Learning Grammars of Molecules to Build Them in the Lab : Daily Current Affairs

Relevance: GS-3: Science and Technology- Developments and their Applications and Effects in Everyday Life

Key Phrases: graph grammars; AI, ML, Deeplearning, National Strategy on AI, bottom-up approach

Why in News?

  • Researchers from Massachusetts Institute of Technology (MIT) and International Business Machines (IBM) have together devised a method to generate molecules computationally which combines the power of machine learning with what are called graph grammars

Context

  • Large macromolecules lead us to the basis of life. They form an essential part of our lives and due to their different properties they are used to suit our needs.

Designer Molecules

  • These are molecules of which we formulate a wish list of properties for material (say, desired tensile strength as well as flexibility) and seek to not merely discover, but also “construct,” molecules that exhibit such properties.
  • Technologies used - The generation of these molecules computationally involves the use of Artificial Intelligence (AI) and machine learning (ML) algorithms that require large datasets to train on.
    • Moreover, the molecules thus designed may be hard to synthesise. So, the challenge is to circumvent these shortfalls.
  • This approach requires much smaller datasets (for example, about 100 datasets in the place of 81,000, as the researchers mention) and builds up the molecules in a bottom-up approach.
  • The group has demonstrated this method on naphthalene diisocyanate molecule

Generating Structures

  • Artificial intelligence (AI) techniques, especially the use of ML algorithms, are utilized to find new molecular structures.
    • These methods require tens of thousands of samples to train the neural networks.
    • Knowledge from Chemical Analysis to increase the synthesizability of these molecules.

Challenges of AI and the Datasets

  • Low number of Chemical datasets with required properties.
    • For instance, researchers reported in 2019 that datasets on polyurethane property prediction have as few as 20 samples.
  • Inability to explain the results of ML Algorithms
    • After discovering a molecule, we cannot figure out how we came up with it.
  • The implication is that if we slightly change the desired properties, we may need to search all over again. Explainable AI is considered one of the grand challenges of contemporary AI research.

Grammars of Molecules

  • Utilising the concept of grammar
    • Grammar, in the context of languages, provides rules for how sentences can be constructed from words.
    • We can design chemical grammars that specify rules for constructing molecules from atoms.
      • But, this requires extensive expertise in chemistry, and after the grammar is built, incorporating properties from datasets, or optimisation, is hard.
  • The researchers use mathematical objects called graph grammars for this purpose.
    • What mathematicians call graphs are networks or webs with nodes and edges between them.
    • In this approach, a molecule is represented as a graph where the nodes are strings of atoms and edges are chemical bonds.
  • Getting to the basic structure
    • A grammar for such structures tells us how to replace a string in a node with a whole molecular structure. Thus, parsing a structure means contracting some substructure; we keep doing this repeatedly until we get a single node.
    • The model uses ML techniques to learn graph grammars from datasets.
    • The algorithm takes as input a set of molecular structures and a set of evaluation metrics (for example, synthesizability).
  • Beyond chemistry
    • The grammar is constructed bottom-up, creating rules by contractions; choosing which structures to contract is based on the learning component, a neural network which builds on the chemical information.
    • ● The algorithm simultaneously performs multiple, randomised searches to obtain multiple grammars as candidates.

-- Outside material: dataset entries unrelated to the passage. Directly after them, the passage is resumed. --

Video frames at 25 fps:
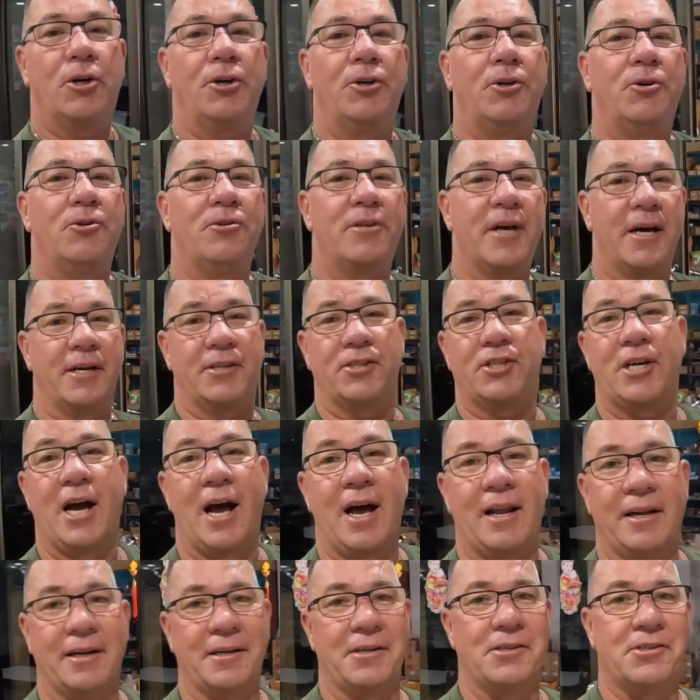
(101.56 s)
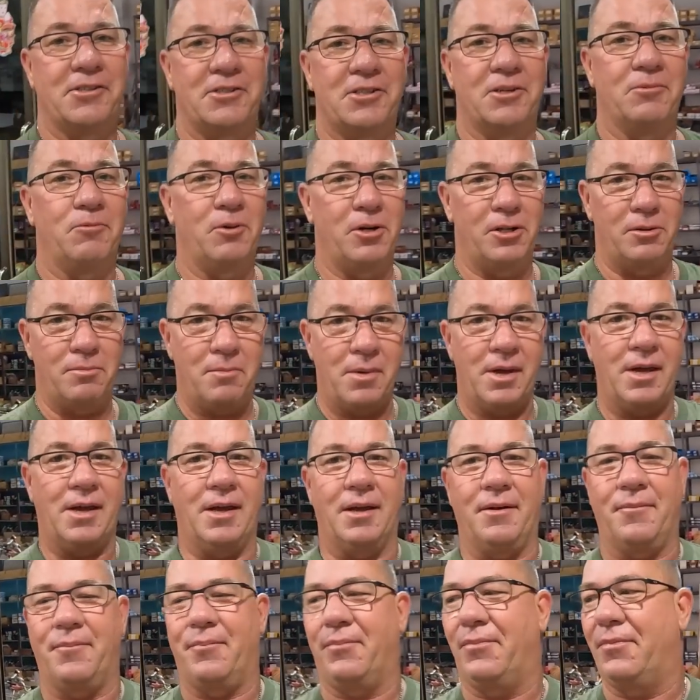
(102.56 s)
you can do that challenge with
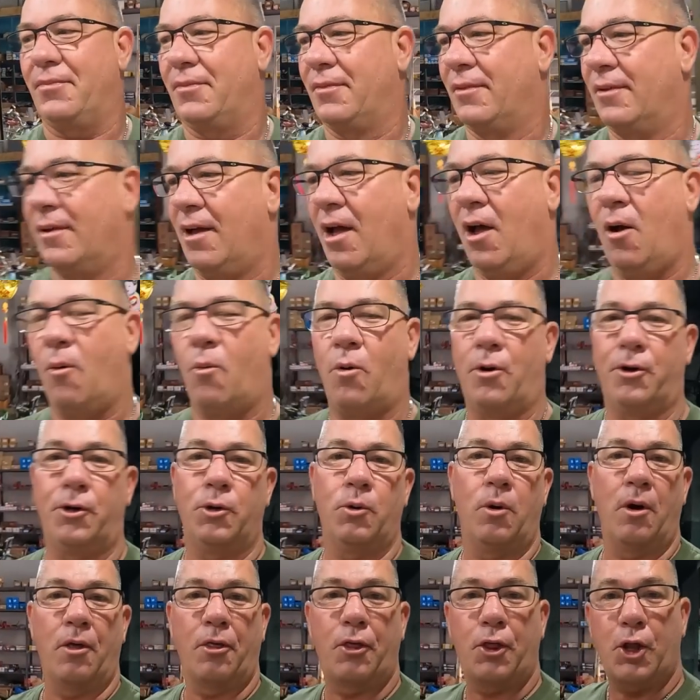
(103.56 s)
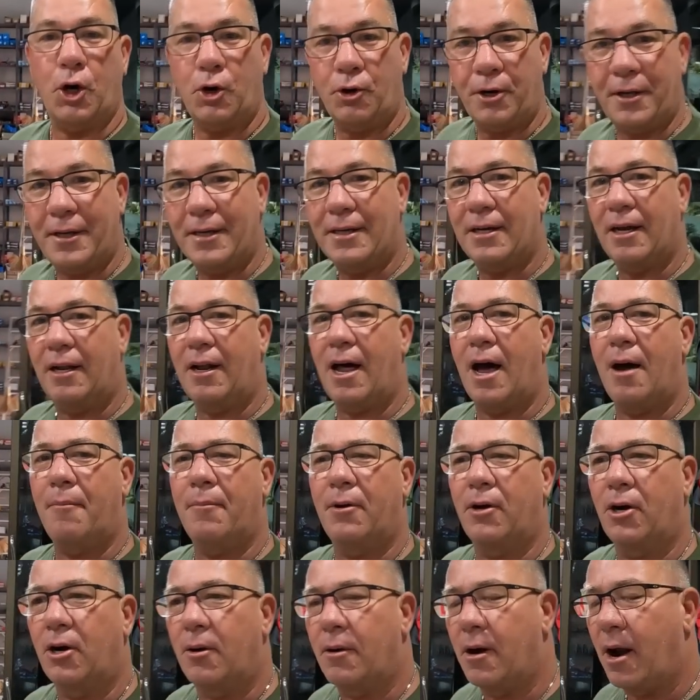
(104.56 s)
me. We'll do a 30
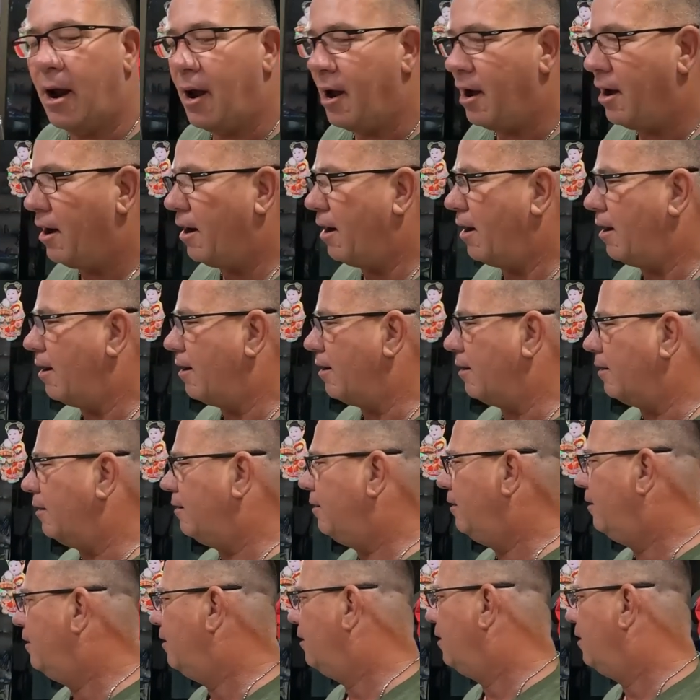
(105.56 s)
kilometer uh,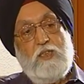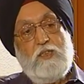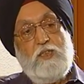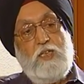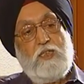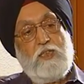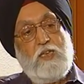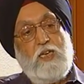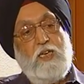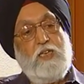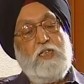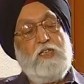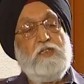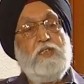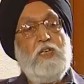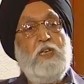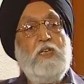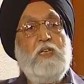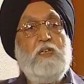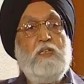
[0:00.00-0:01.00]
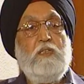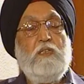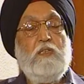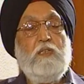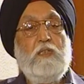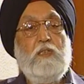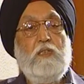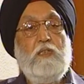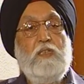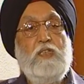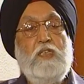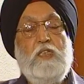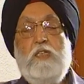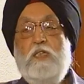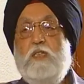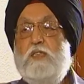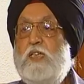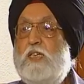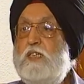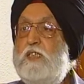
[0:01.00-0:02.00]
that anything
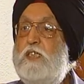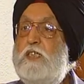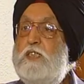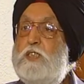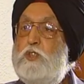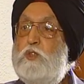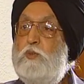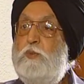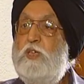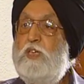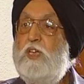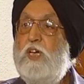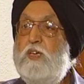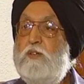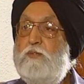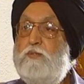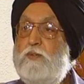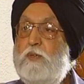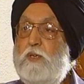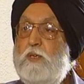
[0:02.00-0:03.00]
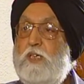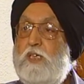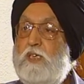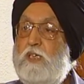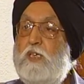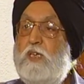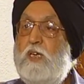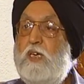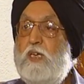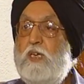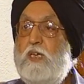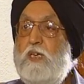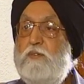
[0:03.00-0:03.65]
that needs to be done for India,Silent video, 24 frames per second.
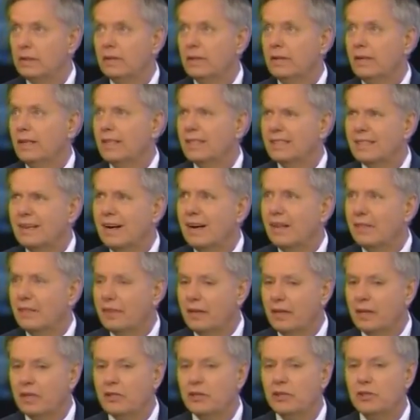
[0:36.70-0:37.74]
That's not
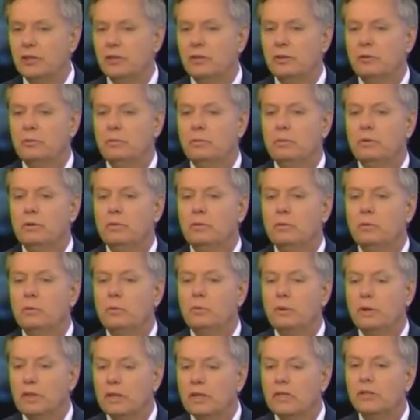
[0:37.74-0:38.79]
the issue, but
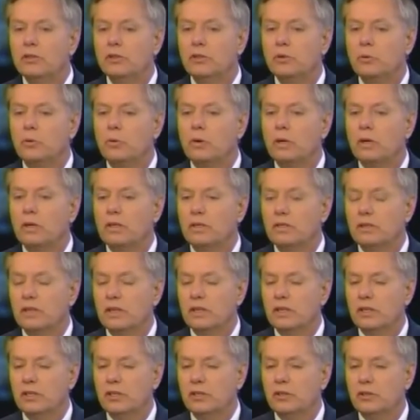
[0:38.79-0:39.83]
religious
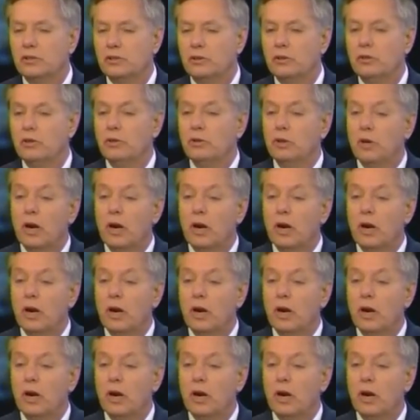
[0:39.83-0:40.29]
organizations who do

While the method has been demonstrated for use in building molecules, the applications could be far reaching, beyond chemistry.

Artificial Intelligence

  • Task Force on Artificial Intelligence (AI) for India’s Economic Transformation which recommended an Inter-Ministerial National Artificial Intelligence Mission
  • NITI Aayog has unveiled its discussion paper on national strategy on AI
    • 5 sectors – healthcare, agriculture, education, smart cities and infrastructure, and transportation - has been identified
  • Global Partnership on Artificial Intelligence (GPAI) - India has joined this initiative
    • To guide the responsible development and use of AI in line with human rights, inclusion, diversity, innovation, and economic growth

Source: The Hindu

Mains Question:

Q. What are Graph Grammars? Explain the usage of AI and it’s usage in our daily lives.